Below are the records. Reproduce exactly the lines from the one containing "[00:00:01.00 to 00:00:01.20]" through the final line, and omit any pictures.

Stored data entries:
_____
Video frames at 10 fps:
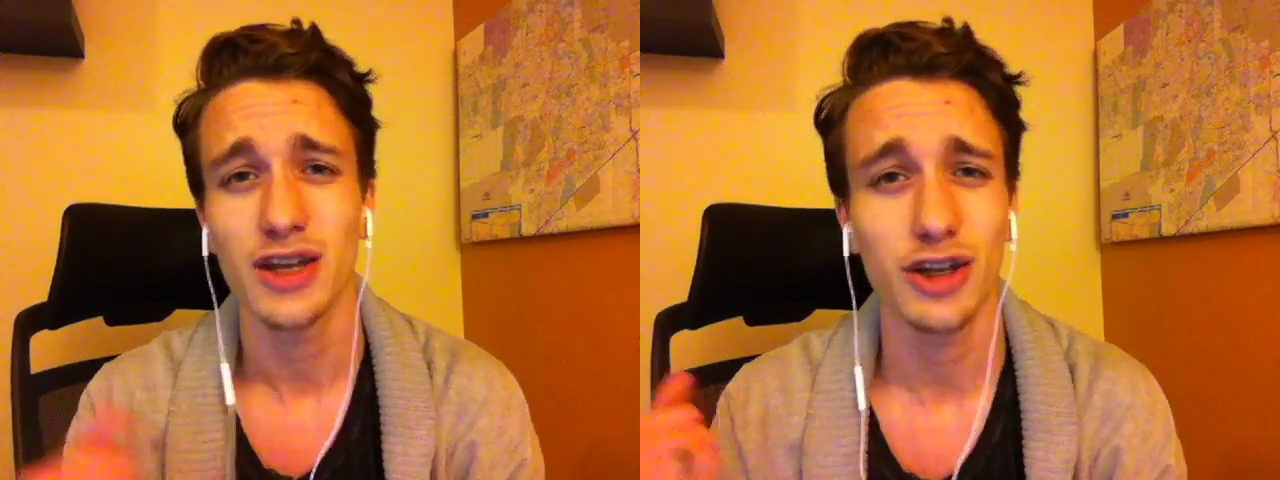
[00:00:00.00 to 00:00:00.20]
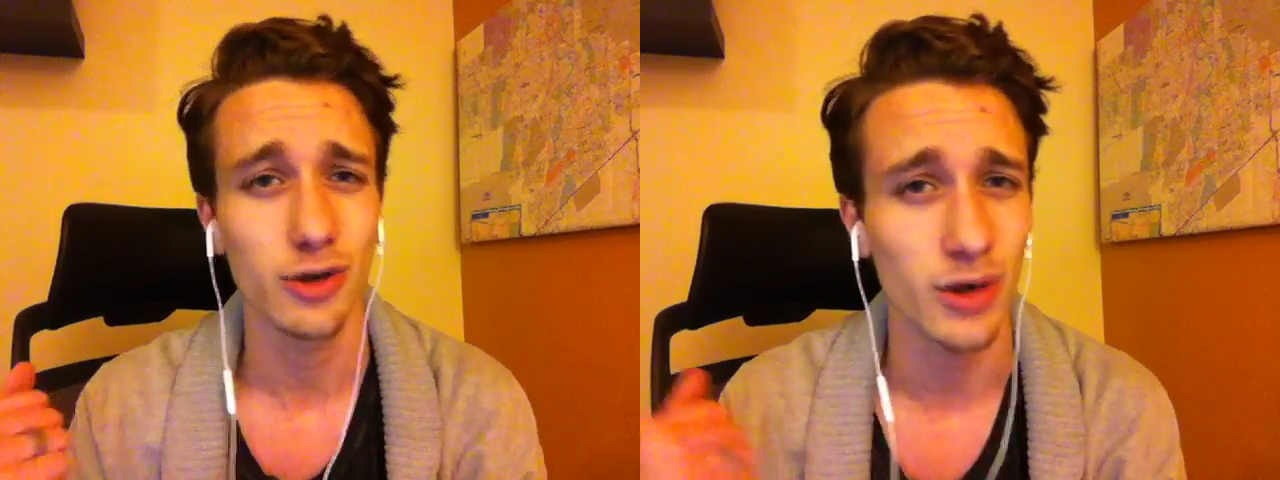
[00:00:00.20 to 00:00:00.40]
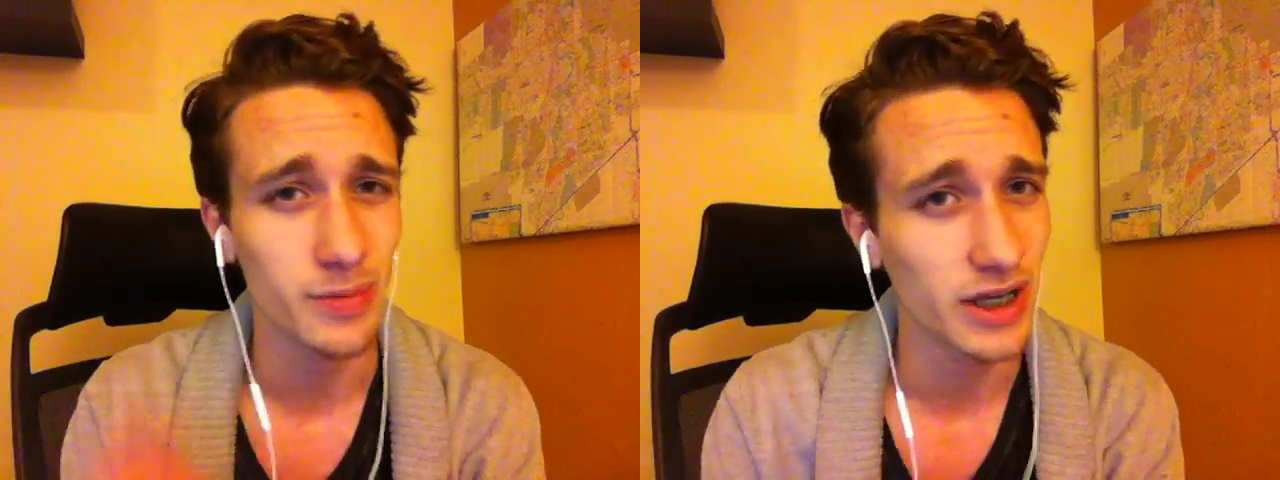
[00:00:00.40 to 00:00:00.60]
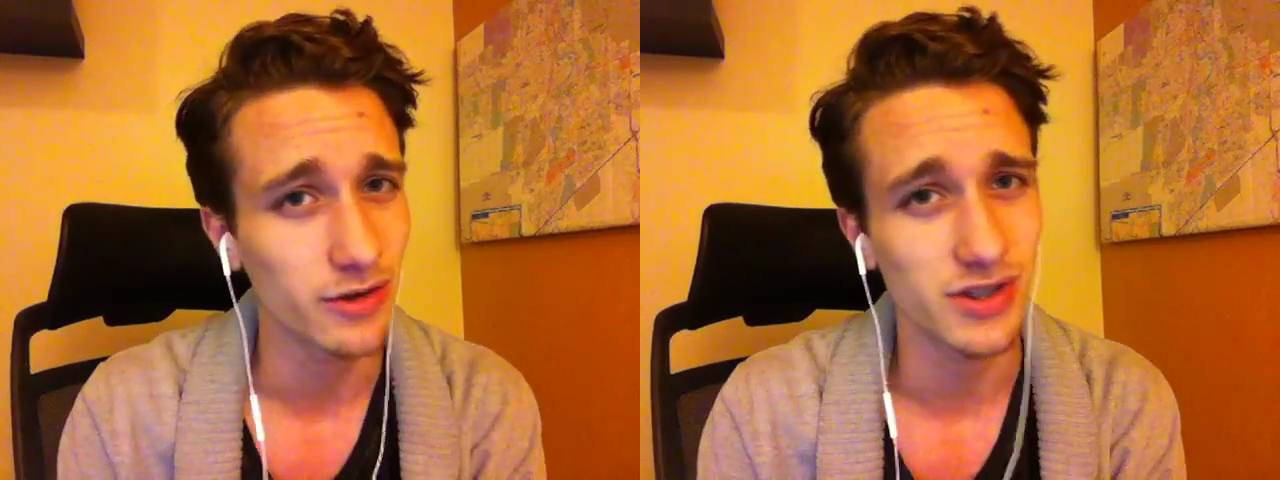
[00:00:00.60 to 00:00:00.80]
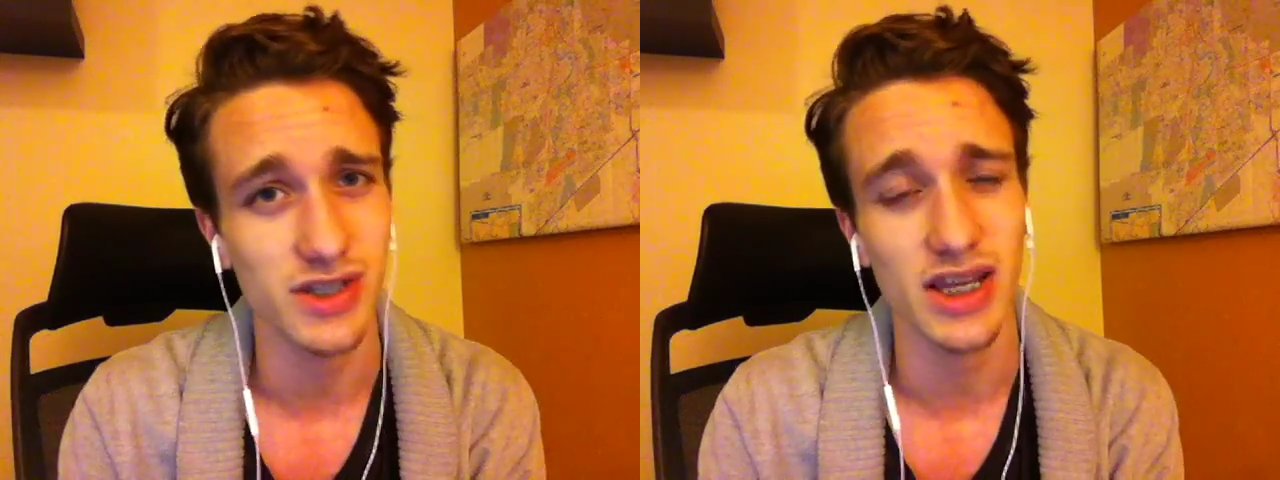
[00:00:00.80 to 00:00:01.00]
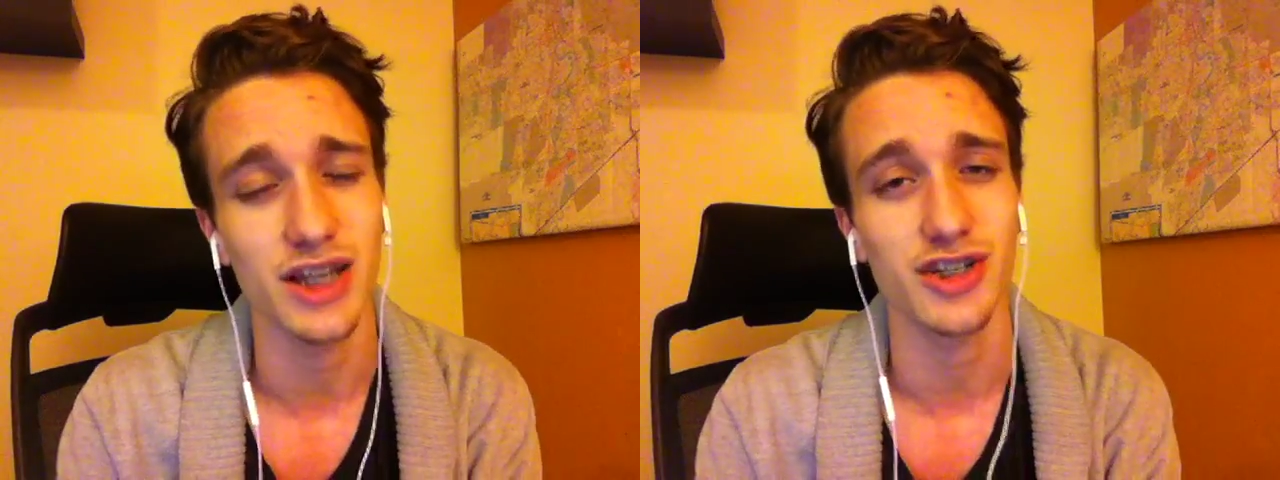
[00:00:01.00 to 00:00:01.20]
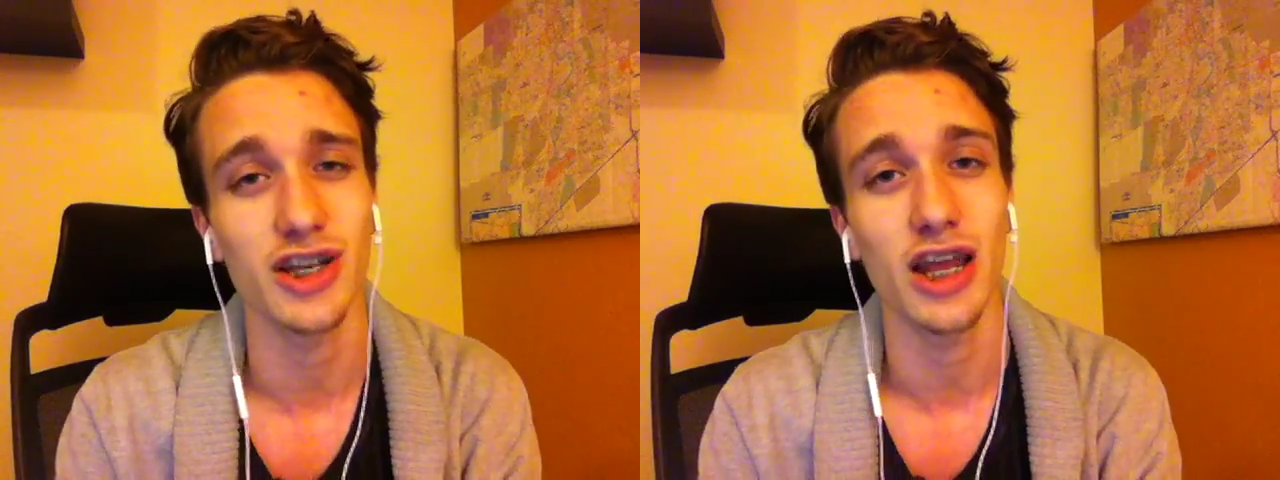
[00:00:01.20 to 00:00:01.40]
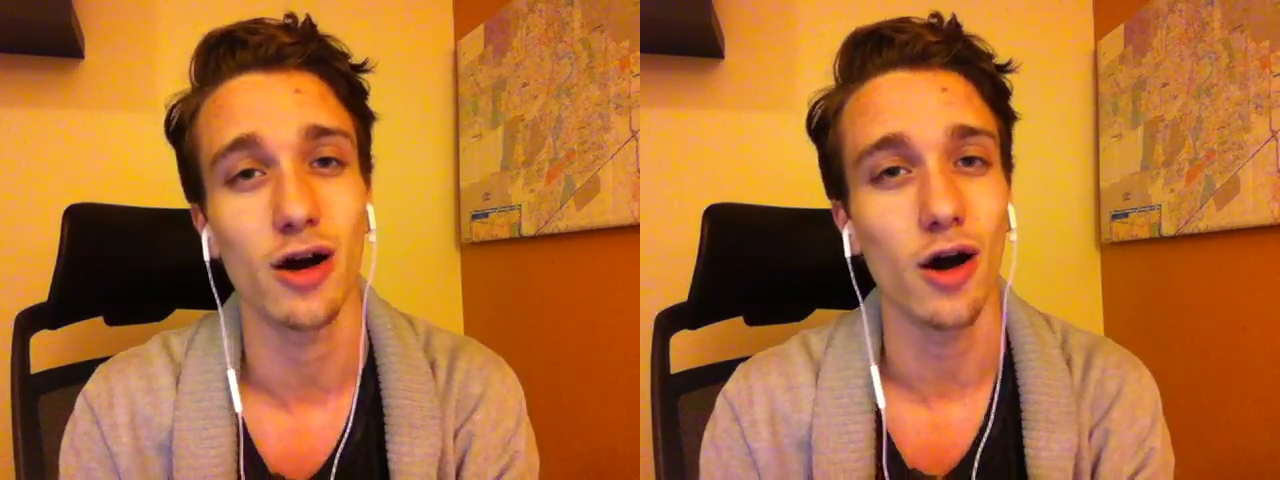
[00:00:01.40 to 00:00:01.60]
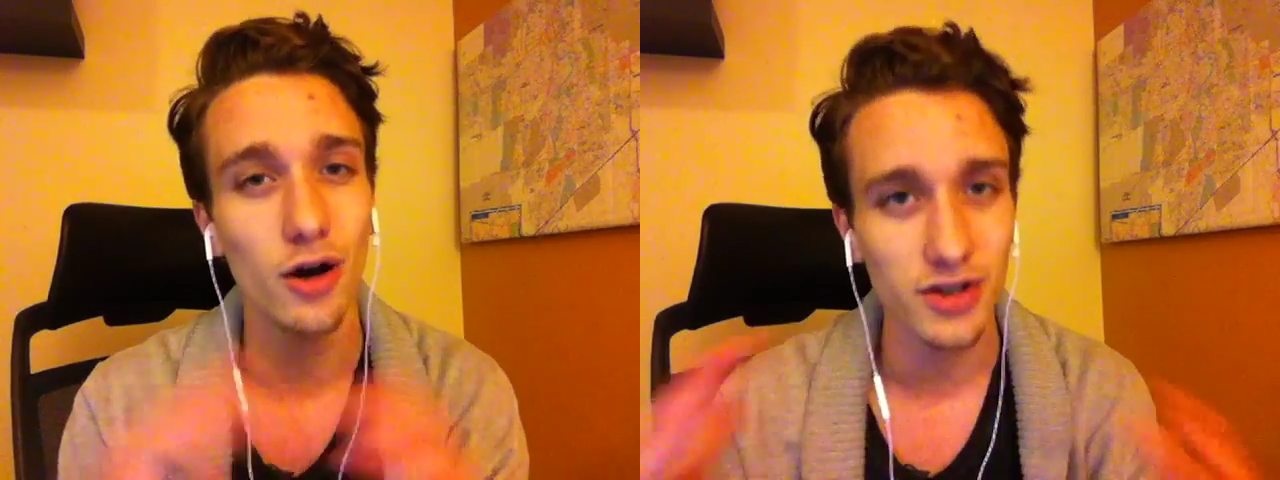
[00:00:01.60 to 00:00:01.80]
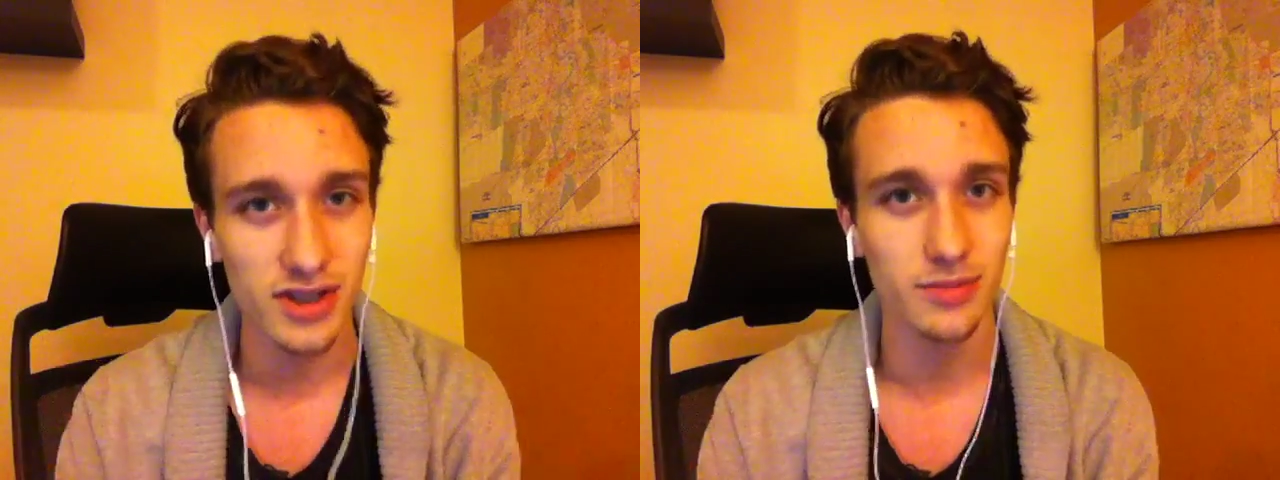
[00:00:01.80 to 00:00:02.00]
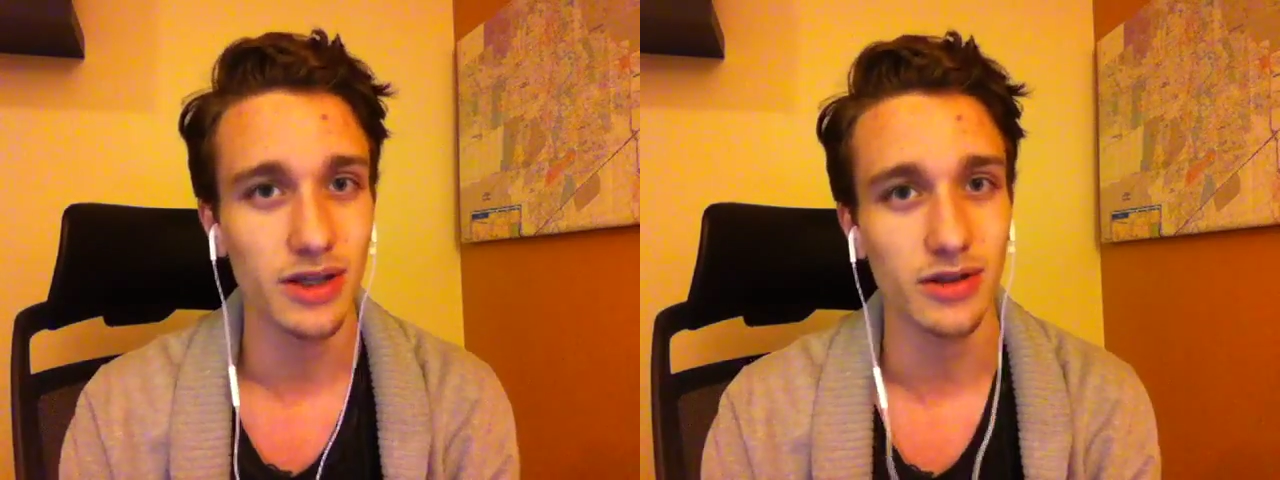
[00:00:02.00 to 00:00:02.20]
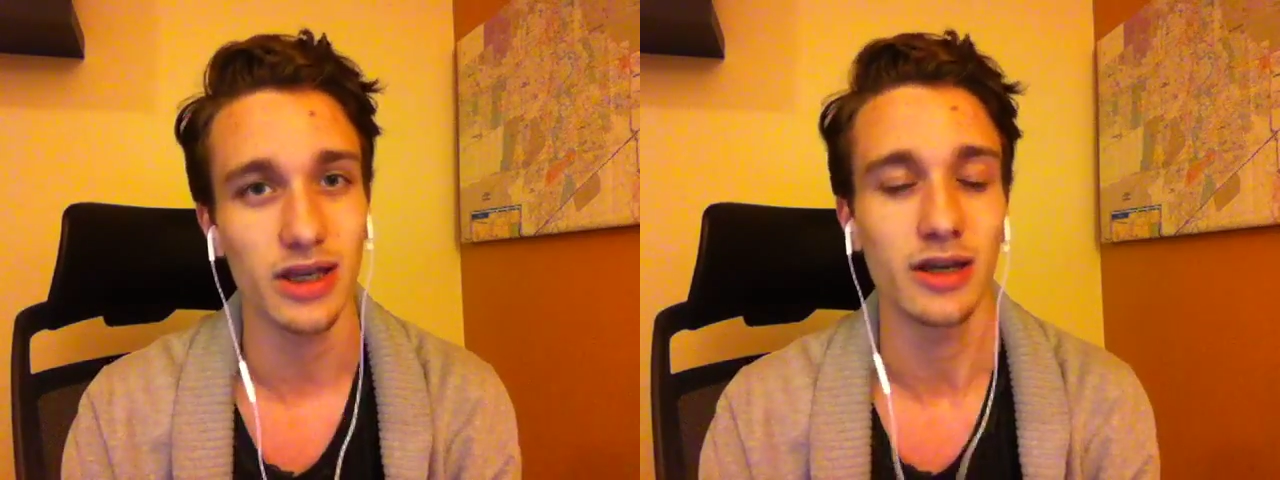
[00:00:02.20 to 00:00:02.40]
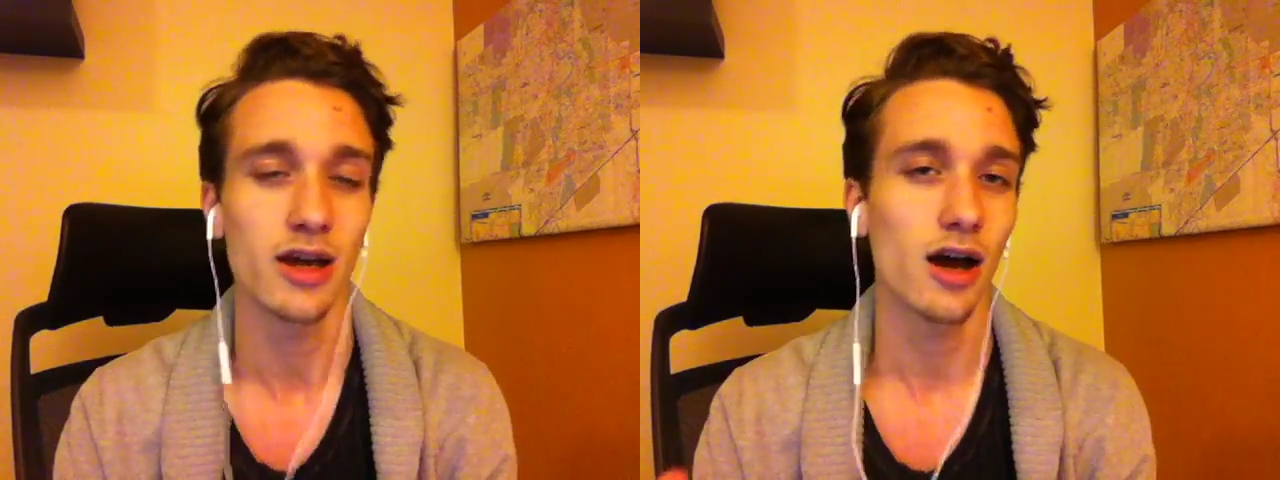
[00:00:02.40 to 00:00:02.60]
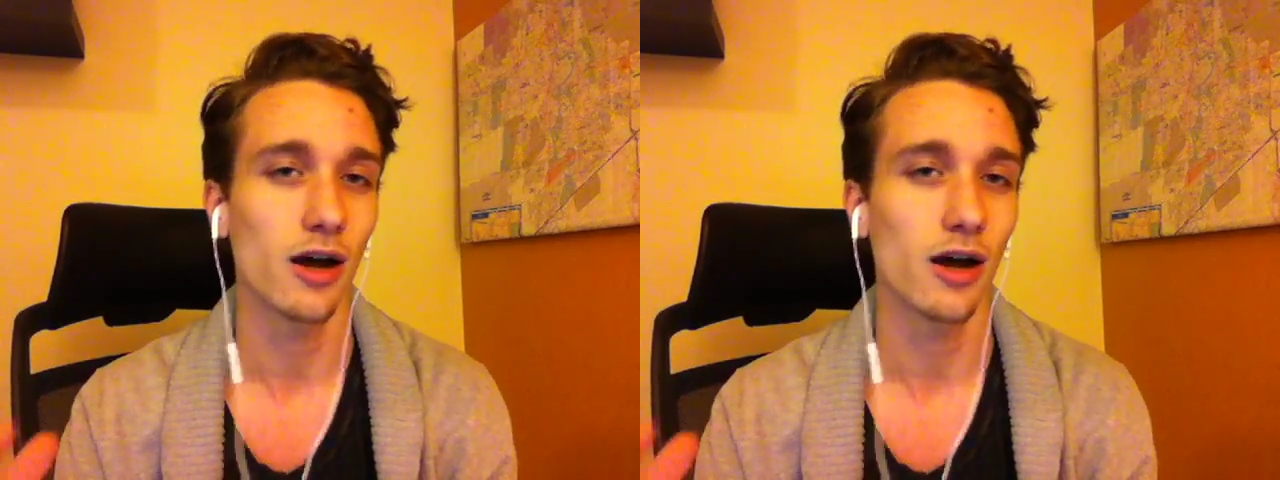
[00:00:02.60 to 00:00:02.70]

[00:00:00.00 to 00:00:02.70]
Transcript: you're going to want to pay close attention, and ultimately,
_____
Response to the task:
[00:00:01.00 to 00:00:01.20]
[00:00:01.20 to 00:00:01.40]
[00:00:01.40 to 00:00:01.60]
[00:00:01.60 to 00:00:01.80]
[00:00:01.80 to 00:00:02.00]
[00:00:02.00 to 00:00:02.20]
[00:00:02.20 to 00:00:02.40]
[00:00:02.40 to 00:00:02.60]
[00:00:02.60 to 00:00:02.70]

[00:00:00.00 to 00:00:02.70]
Transcript: you're going to want to pay close attention, and ultimately,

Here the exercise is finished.